Scritto da , 9 gennaio 2014

E meno male che si chiama “Salerno Solidale”. A quanto pare tanto solidale proprio non è, come pare emergere dalla storia di Giovanni Vatalaro, ex dipendente della società oggi presieduta dall’avvocato Mena Arcieri, che è senza più il suo posto di lavoro e con una famiglia da mandare avanti. Il salernitano Giovanni Vatalaro dal 2001 ha lavorato per Salerno Solidale fino a quando un diverso contratto stipulato non l’ha visto tagliato fuori dai programmi della società partecipata del Comune di Salerno. Un’interminabile carriera come operatore di proiezione, un lavoratore che, preso dal senso di responsabilità, da sempre si è messo a disposizione per qualsiasi mansione. L’avventura di Vatalaro in Salerno Solidale, nell’ambito dei servizi offerti dalla municipalizzata presso il cinema-teatro Augusteo, è cominciata nel 2001 sotto la guida del compianto Francesco Petraglia e poi in seguito di Salvatore Memoli. Con l’arrivo del presidente Mena Arcieri, però, il clima pare essere divenuto meno sereno degli anni precedenti: «Si sono presi la mia dignità, mi hanno maltrattato» – si sfoga Vatalaro. «Adesso sono disoccupato – prosegue l’ex dipendente – con una famiglia a carico alla quale cerco di non far mancare nulla. Sottraggo il mio per darlo ai miei amati familiari. Inoltre ci sono l’affitto e le bollette da pagare.
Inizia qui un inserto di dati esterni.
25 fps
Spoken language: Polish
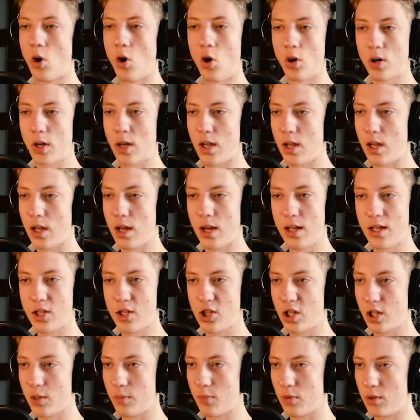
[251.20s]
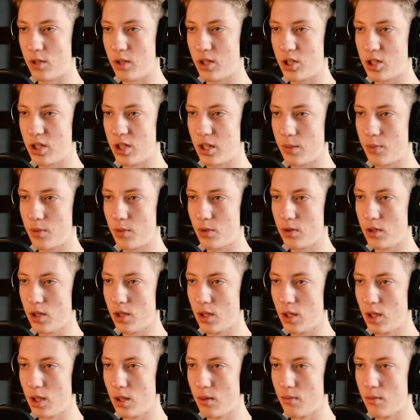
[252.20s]
Okej, okay, ale jeszcze checkpoint, jeszcze checkpoint.
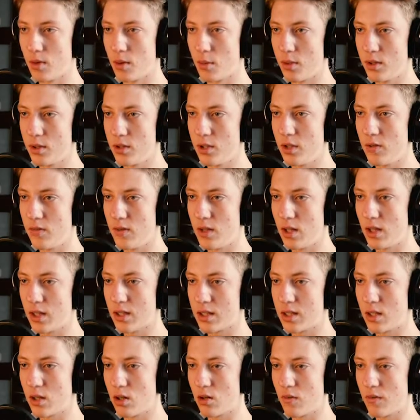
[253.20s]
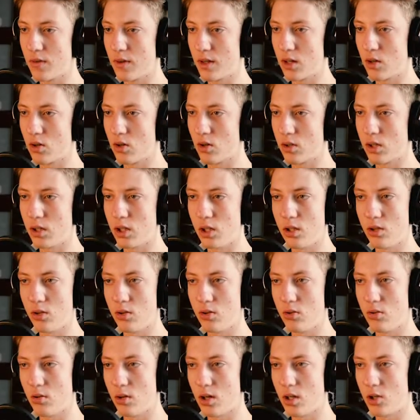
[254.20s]
Mamy dziwne laserowe kotki,
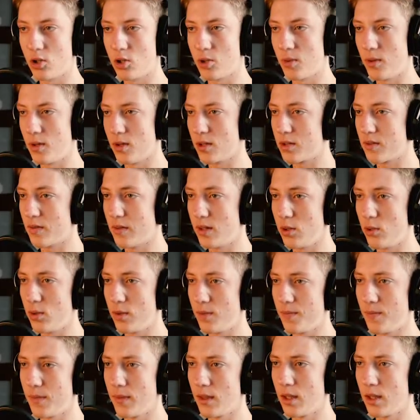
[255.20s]
które już mnie rozwaliły.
Non nego il fatto che io non sappia come tirare avanti ed arrivare a fine mese. Capisco quelle persone che tentano il suicidio perché sono in difficoltà economiche e non sanno come mantenere la famiglia. Sarebbe bene che l’amministrazione salernitana e l’Italia stessa si ponessero delle domande se accadono queste cose». Dopo dieci anni di lavoro nel cinema-teatro Augusteo come operatore di Salerno Solidale, per legge Giovanni Vatalaro avrebbe dovuto ottenere di diritto il posto fisso. Ma non è stato così. «Ho lavorato dal 2001 al 2012 – afferma l’ex dipendente di Salerno Solidale – e durante l’ultimo anno mi hanno fatto firmare un contratto che certificava che io avessi lavorato fino al 2011 così da non farmi ottenere il posto di lavoro che per legge mi spettava di diritto fisso. Ciò non mi garantisce il diritto per la pensione e per la tredicesima un domani. Un gesto ingiusto nei miei confronti che ho lavorato con loro per tanto tempo buttandomi in mezzo alla strada senza curarsi di me a livello personale».